213828 | 20.10.2006 Ordonnantie tot opstelling van een kader voor het waterbeleid
Min.-Voorzitter van de Brusselse Hoofdstedelijke Regering, belast met Plaatselijke Besturen, Ruimtelijke Ordening, Monumenten en Landschappen, Stadsvernieuwing, Huisvesting, Openbare Netheid en Ontwikkelingssamenwerking, PICQUE Charles
et al.

BS 2006-11-03, (2e uitg.)

Deze tekst stelt een kader op voor het waterbeleid en -beheer in het Brussels Hoofdstedelijk Gewest. Het bepaalt de milieudoelstellingen en de instrumenten, inzonderheid de tarifaire instrumenten, van het Brusselse waterbeleid en legt een kader vast voor de uitwerking van het maatregelenprogramma en het beheersplan van het stroomgebied waartoe het grondgebied van het Gewest behoort.

Deze ordonnantie draagt op die manier bij tot:

  • de beschikbaarheid van voldoende oppervlaktewater en grondwater van goede kwaliteit voor een duurzaam, evenwichtig en billijk gebruik van water;
  • een significante vermindering van de verontreiniging van het grond- en oppervlaktewater, in het bijzonder wat gevaarlijke stoffen betreft;
  • de bescherming van territoriale en maritieme wateren;
  • het bereiken van de doelstellingen van de relevante internationale overeenkomsten, met inbegrip van die welke tot doel hebben de verontreiniging van het mariene milieu te voorkomen en te elimineren en die tot stopzetting of geleidelijke beëindiging van lozingen, emissies en verliezen van prioritaire gevaarlijke stoffen die een onaanvaardbaar gevaar voor of via het aquatisch milieu inhouden, om uiteindelijk te komen tot concentraties in het mariene milieu die voor in de natuur voorkomende stoffen dichtbij de achtergrondwaarden liggen en voor door de mens vervaardigde synthetische stoffen vrijwel nul bedragen.
De ordonnantie verdeelt zich als volgt:
  • Algemeen
  • Milieudoelstellingen
  • Organisatie van het waterbeleid
  • Instrumenten van het waterbeleid
  • Maatregelenprogramma en beheersplan: Het ontwerpplan wordt voor de hele duur van het openbaar onderzoek ter image gelegd in het gemeentehuis van elk van de gemeenten van het Brussels Hoofdstedelijk Gewest, zodat het publiek het kan inkijken.
  • Informatie en rapporteringen
  • Onteigening: De aankopen van onroerende goederen die nodig zijn voor de uitvoering van het beheersplan van het internationaal stroomgebiedsdistrict van de Schelde en het maatregelenprogramma kunnen worden gerealiseerd door middel van onteigening om redenen van openbaar nut. Ongeacht de bepalingen die andere overheden machtigen om te onteigenen, kunnen de volgende instanties handelen als onteigenende overheid : het Brussels Hoofdstedelijk Gewest, de gemeenten van het Gewest en de overheidsinstellingen en organisaties die afhangen van het Gewest en die bij ordonnantie gemachtigd zijn om te onteigenen om redenen van openbaar nut.
  • Afwijkingen van de milieudoelstellingen
  • Sancties
  • Opheffings-, overgangs- en slotbepalingen.
Art. 2 en 33 van de ordonnantie 25.03.1999 betreffende de opsporing, de vaststelling, de vervolging en de bestraffing van misdrijven inzake leefmilieu worden gewijzigd.
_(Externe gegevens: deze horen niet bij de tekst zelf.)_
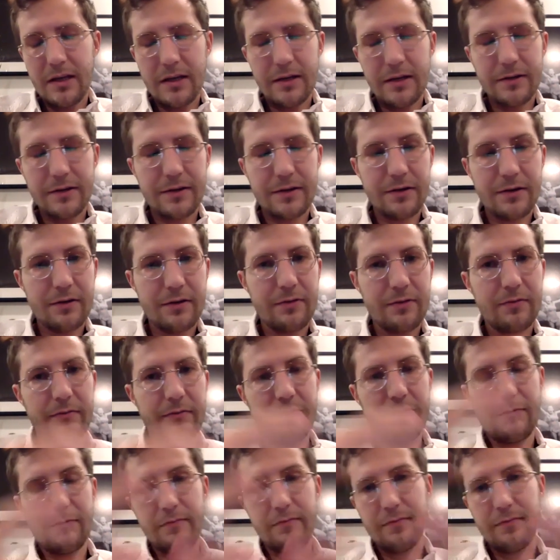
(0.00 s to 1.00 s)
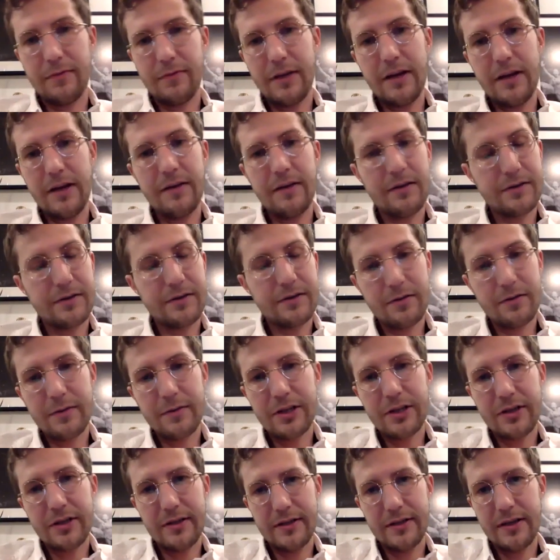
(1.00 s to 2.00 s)
So, and there's so
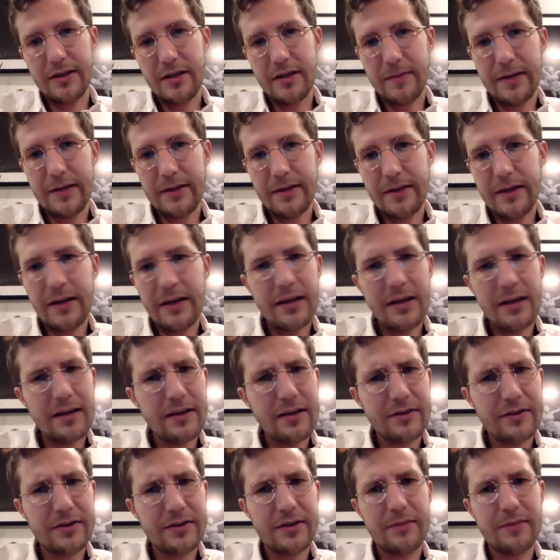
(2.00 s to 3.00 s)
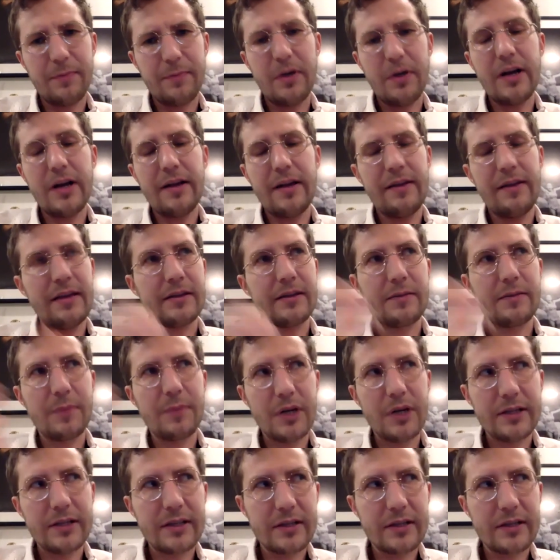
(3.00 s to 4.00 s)
much to say about that. And and that's a
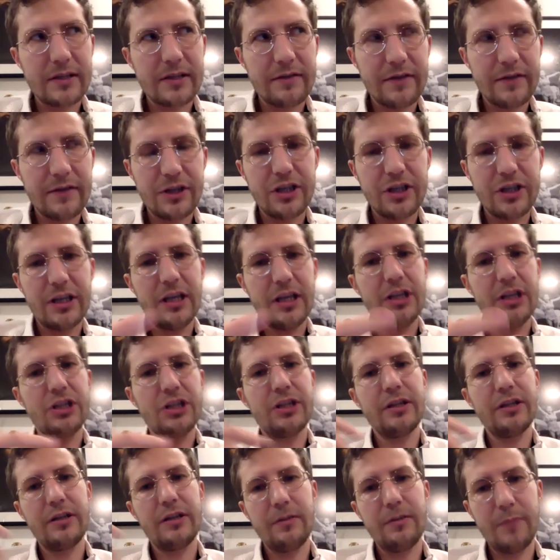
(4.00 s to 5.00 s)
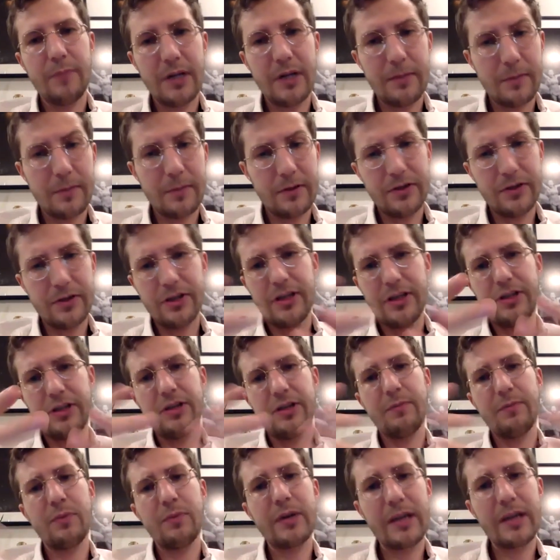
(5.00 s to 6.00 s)
process of education and popular
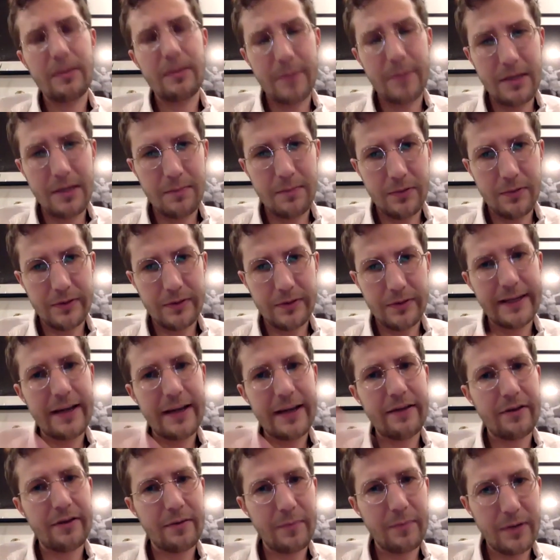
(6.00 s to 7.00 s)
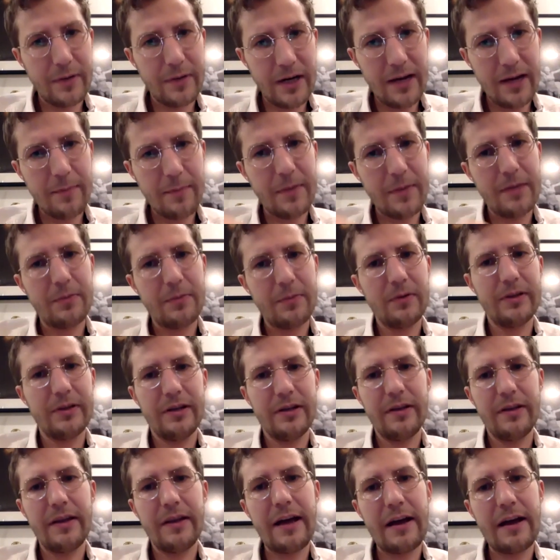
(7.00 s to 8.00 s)
education, bringing people together and bringing people
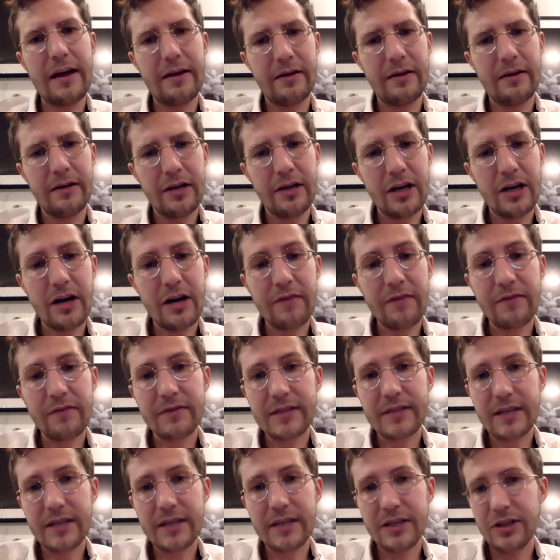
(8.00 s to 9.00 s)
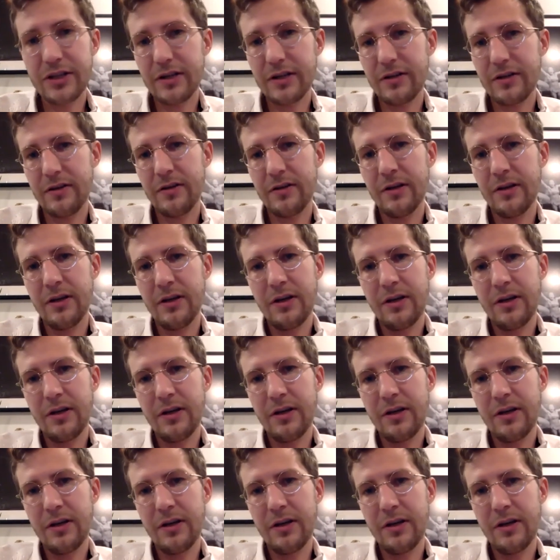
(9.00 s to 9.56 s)
into that conversation.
Dat is ook het geval van art. 7 en 10, par. 2, van de ordonnantie 18.03.2004 betreffende de milieueffectenbeoordeling van bepaalde plannen en programma's.

Art. 3, par. 2, 10° van het KB 08.03.1989 totoprichting van het Brussels Instituut voor Milieubeheer bekrachtigd wordt eveneens gewijzigd.

De ordonnantie van 29.03.1996 houdende invoering van een hefring op het lozen van afvalwater (zie doc. nr. 96910) wordt opgeheven. De Regering kan evenwel besluiten dat de art. 15 tot 21 van die ordonnantie van kracht blijven in de mate dat dit nodig is om rekening te houden met de vervuiling van geloosd afvalwater voor de bepaling van de waterprijs en de saneringsdiensten.

De art. 100 tot 103 van de organieke ordonnantie 23.02.2006 houdende de bepalingen die van toepassing zijn op de begroting, de boekhouding en de controle, zijn niet van toepassing op de vervreemdingen van de goederen van het Gewest ten gunste van de BMWB.